The 790FX doesn't have a built in GPU, that is the point of Hybrid Crossfire, to switch to the onboard GPU when the normal GPU isn't required, and to use the onboard GPU to add performance to a dedicated card(though I don't see the poor specs of the 780G GPU adding much performance to anything but low end cards).


----------



## Ravenas (Mar 5, 2008)

So is this mobo or?


----------



## Ravenas (Mar 5, 2008)

newtekie1 said:


> The 790FX doesn't have a built in GPU, that is the point of Hybrid Crossfire, to switch to the onboard GPU when the normal GPU isn't required, and to use the onboard GPU to add performance to a dedicated card(though I don't see the poor specs of the 780G GPU adding much performance to anything but low end cards).



Well I'm guessing that we may see revisions of the 790FX.


----------



## CY:G (Mar 5, 2008)

WHAT< i thought it worked on x38 too!!!!

My dreams of pairing up a HD3870 with my x2 is fading...


----------



## newtekie1 (Mar 5, 2008)

CY:G said:


> WHAT< i thought it worked on x38 too!!!!
> 
> My dreams of pairing up a HD3870 with my x2 is fading...

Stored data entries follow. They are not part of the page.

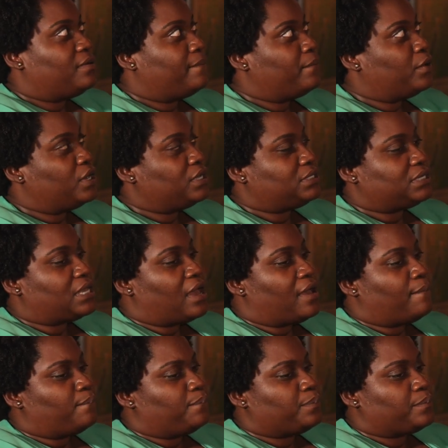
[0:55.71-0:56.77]

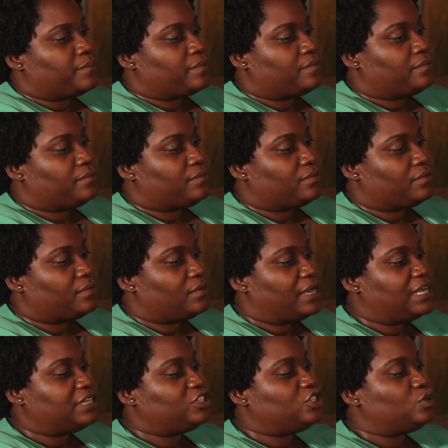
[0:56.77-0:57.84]
But
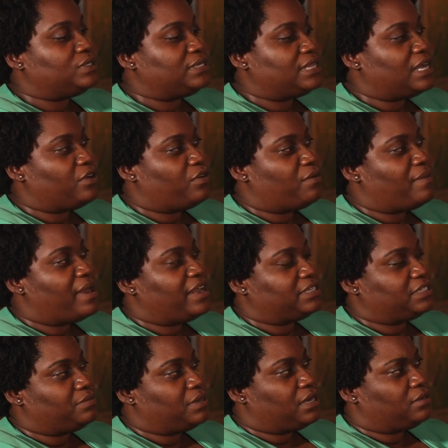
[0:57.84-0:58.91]
it's duty that
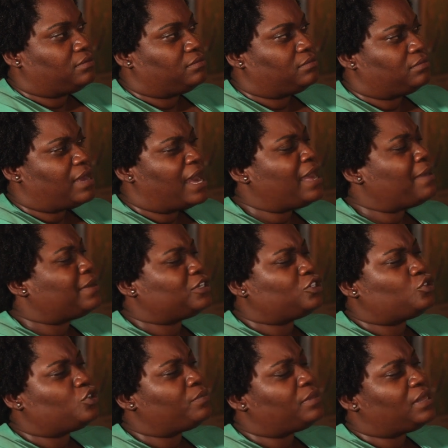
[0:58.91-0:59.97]
reminds me. I am
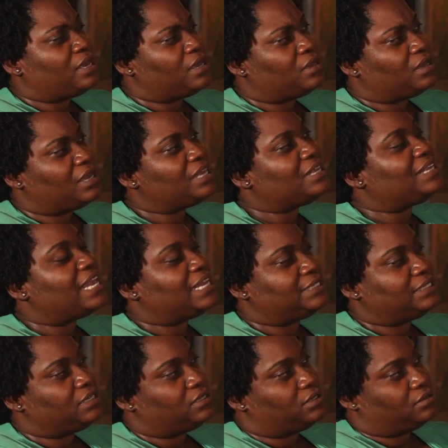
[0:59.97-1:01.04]
extremely
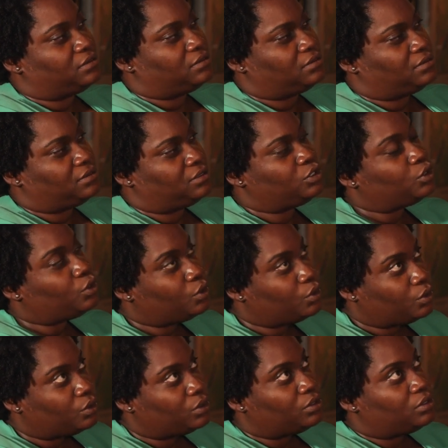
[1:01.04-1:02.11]
indebted
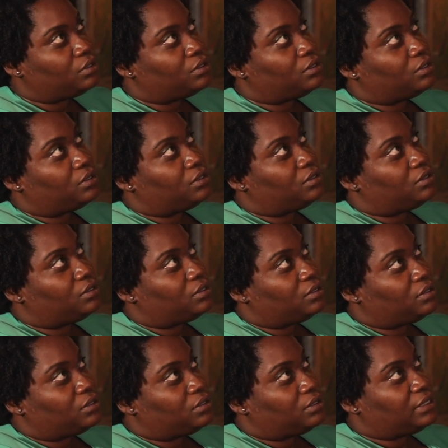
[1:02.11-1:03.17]
to
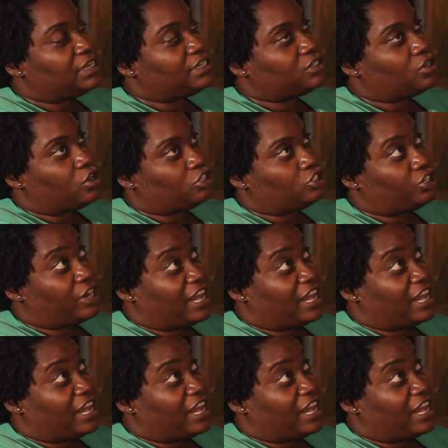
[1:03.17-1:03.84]
this country.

That has nothing to do with Hybrid Crossfire.


----------



## ShadowFold (Mar 5, 2008)

CY:G said:


> WHAT< i thought it worked on x38 too!!!!
> 
> My dreams of pairing up a HD3870 with my x2 is fading...

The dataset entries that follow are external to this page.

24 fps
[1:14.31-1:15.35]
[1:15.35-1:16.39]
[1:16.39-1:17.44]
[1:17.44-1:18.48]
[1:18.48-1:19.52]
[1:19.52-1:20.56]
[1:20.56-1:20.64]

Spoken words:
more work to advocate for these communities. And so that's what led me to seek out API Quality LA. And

Thats CrossfireX not hybrid lol, hybrid makes the onboard chip work with the dedicated graphics and suposedly helps performance


----------



## newtekie1 (Mar 5, 2008)

Here is a compatibility chart.


----------



## Ravenas (Mar 5, 2008)

I think this is the first review of the Gigabyte GA-MA78GM-S2H AMD 780G+SB700 mainboard:

http://www.ocworkbench.com/2008/gigabyte/GA-MA78GM-S2H/g1.htm

Looks good, but like netekie said, only for low end cards it seems.


----------



## newtekie1 (Mar 5, 2008)

Correct, according to several sources, only the 3400 series cards will work originally with Hybrid Crossfire AND the first version will not allow you to turn off the descrete graphics card, which was kind of the big selling point of Hybrid Crossfire.


----------



## Ravenas (Mar 5, 2008)

So in conclusion, hybrid crossfire is a great solution (as of right now) for the budget gamer.


----------